Lithium batteries are shaping up to be the most popular battery chemistry for residential applications, with about 80% of the emerging products on the market using some lithium variation. Most of the (good quality) lithium battery banks have a 10-year warranty, and when we talk about batteries here that’s generally what we’re referring to: a lithium battery with a 10-year warranty. (For reference, solar panels usually have 25-year performance warranty, and warranties for solar inverters are typically 10 years.)

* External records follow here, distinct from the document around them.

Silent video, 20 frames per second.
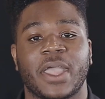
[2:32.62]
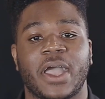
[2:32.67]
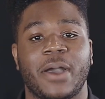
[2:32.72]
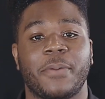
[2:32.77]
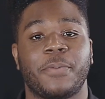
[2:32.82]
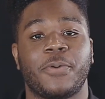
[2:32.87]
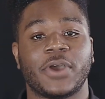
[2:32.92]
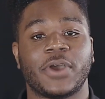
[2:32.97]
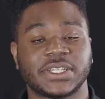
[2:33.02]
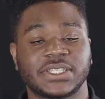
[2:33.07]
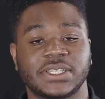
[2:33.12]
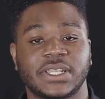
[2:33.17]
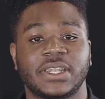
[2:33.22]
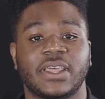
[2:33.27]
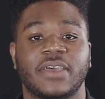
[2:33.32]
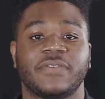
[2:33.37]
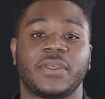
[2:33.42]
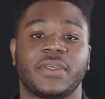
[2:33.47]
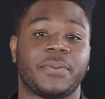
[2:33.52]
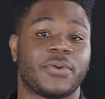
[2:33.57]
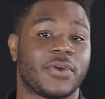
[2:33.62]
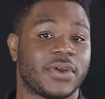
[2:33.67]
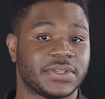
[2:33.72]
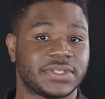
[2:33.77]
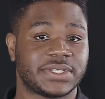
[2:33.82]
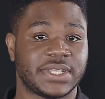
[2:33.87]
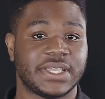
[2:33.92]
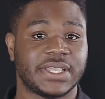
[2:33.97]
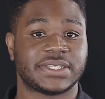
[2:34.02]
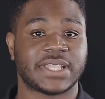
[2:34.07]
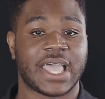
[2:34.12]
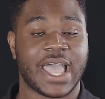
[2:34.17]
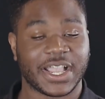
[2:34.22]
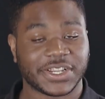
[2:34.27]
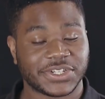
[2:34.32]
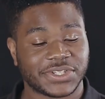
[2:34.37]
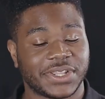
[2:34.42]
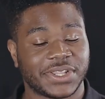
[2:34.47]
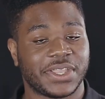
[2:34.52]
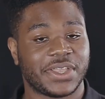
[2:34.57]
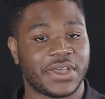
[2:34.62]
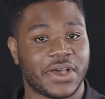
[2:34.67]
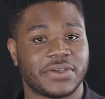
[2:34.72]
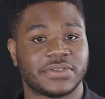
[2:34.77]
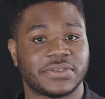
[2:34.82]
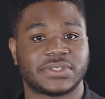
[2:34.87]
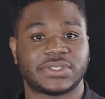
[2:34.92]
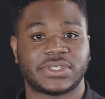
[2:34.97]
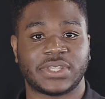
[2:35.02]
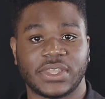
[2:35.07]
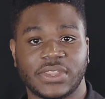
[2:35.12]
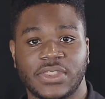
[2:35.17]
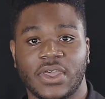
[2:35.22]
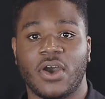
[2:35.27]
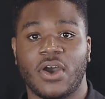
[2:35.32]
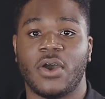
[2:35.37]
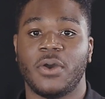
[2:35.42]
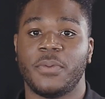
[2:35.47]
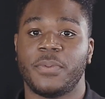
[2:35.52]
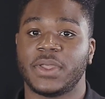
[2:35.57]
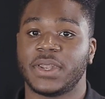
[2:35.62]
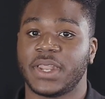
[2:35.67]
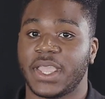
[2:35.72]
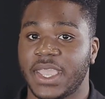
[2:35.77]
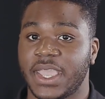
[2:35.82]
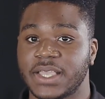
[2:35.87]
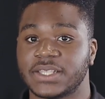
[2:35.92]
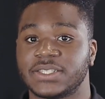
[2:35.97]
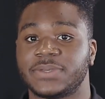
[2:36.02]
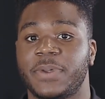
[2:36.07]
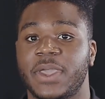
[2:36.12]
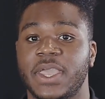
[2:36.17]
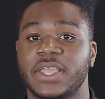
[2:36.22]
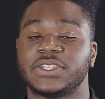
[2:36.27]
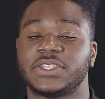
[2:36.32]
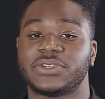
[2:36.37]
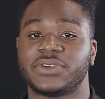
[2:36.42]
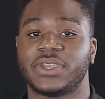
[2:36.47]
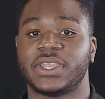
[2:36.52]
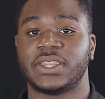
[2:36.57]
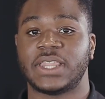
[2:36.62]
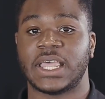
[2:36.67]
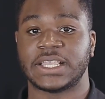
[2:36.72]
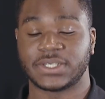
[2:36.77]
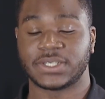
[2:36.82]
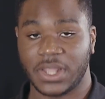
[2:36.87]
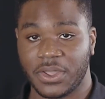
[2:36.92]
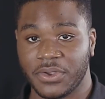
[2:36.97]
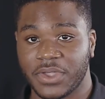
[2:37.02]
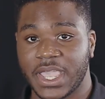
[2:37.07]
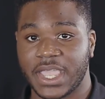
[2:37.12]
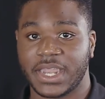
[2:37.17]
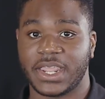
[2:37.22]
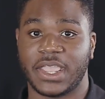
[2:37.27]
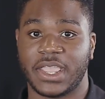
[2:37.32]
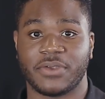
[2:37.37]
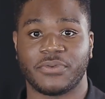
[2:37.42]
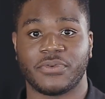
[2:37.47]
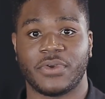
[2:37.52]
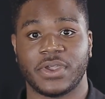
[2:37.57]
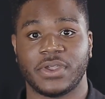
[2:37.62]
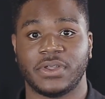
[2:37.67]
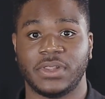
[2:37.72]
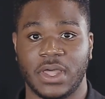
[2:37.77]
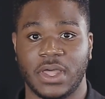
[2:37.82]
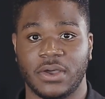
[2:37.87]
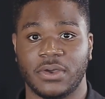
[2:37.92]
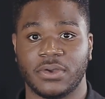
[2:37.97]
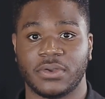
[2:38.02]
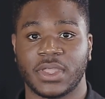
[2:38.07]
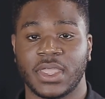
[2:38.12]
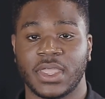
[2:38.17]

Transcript: A portion of the proceeds actually goes to the Open Hands Pantry that's located in Royal Oak.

Interest in battery storage remains high in Australia
Batteries are in high demand thanks to the promise of energy self-sufficiency and back-up power in the event of blackouts. Battery storage system prices are coming down quickly and the number of households opting to install battery storage has risen dramatically compared to just a few years ago. Accordingly, 2018 ended up being the best year ever for home battery storage in Australia – and there are widespread expectations that 2019 into 2020 will continue this trend.
If we assume that the batteries are charged only with the sun, by our estimates battery storage pricing needs to come down to about $200-$300 per kilowatt-hour (kWh) of storage capacity (for a lithium battery with a 10-year warranty) for it to make sense purely from an investment standpoint. Paybacks could be faster if tactics like tariff arbitrage, selective energy export and spot price trading are implemented. Currently, the lowest prices we’re seeing are about $500-$600/kWh of storage capacity.
Being ‘worth it’ vs ‘breaking even’
We’re getting closer to this much anticipated price milestone, so for the time being we’re mainly looking at whether a solar and battery system will pay for itself before the battery warranty expires, therefore breaking even.
Please note that throughout this blog we refer to solar and battery storage systems as ‘whole’ or ‘battery only’ systems. In fact, the vast majority of the value delivered comes from the solar PV portion of the system, not the batteries. Solar PV systems (without batteries) generally have payback periods as low as 2-5 years depending on the situation; because batteries deliver less value and cost more, adding them to a solar system will inevitably lengthen the payback period for the system as a whole. If your primary goals are greater energy independence and reduced electricity bills, then batteries can help you achieve them – but batteries on their own may not always be fantastic from an investment point of view.
While the batteries will almost definitely continue to perform after the warranty has expired, there are no concrete assurances that they will. Also keep in mind that a battery’s performance may be diminished at the end of the warranty term (read about battery ‘end of life’). Anyone intent on getting batteries should at least aim for a system that will break even over its 10-year warranty period – or better yet, offer an attractive return.
Whether simply breaking even within the warranty term is ‘worth it’ is a subjective question, but the growing uptake of home battery storage systems indicates that – for many people – it is.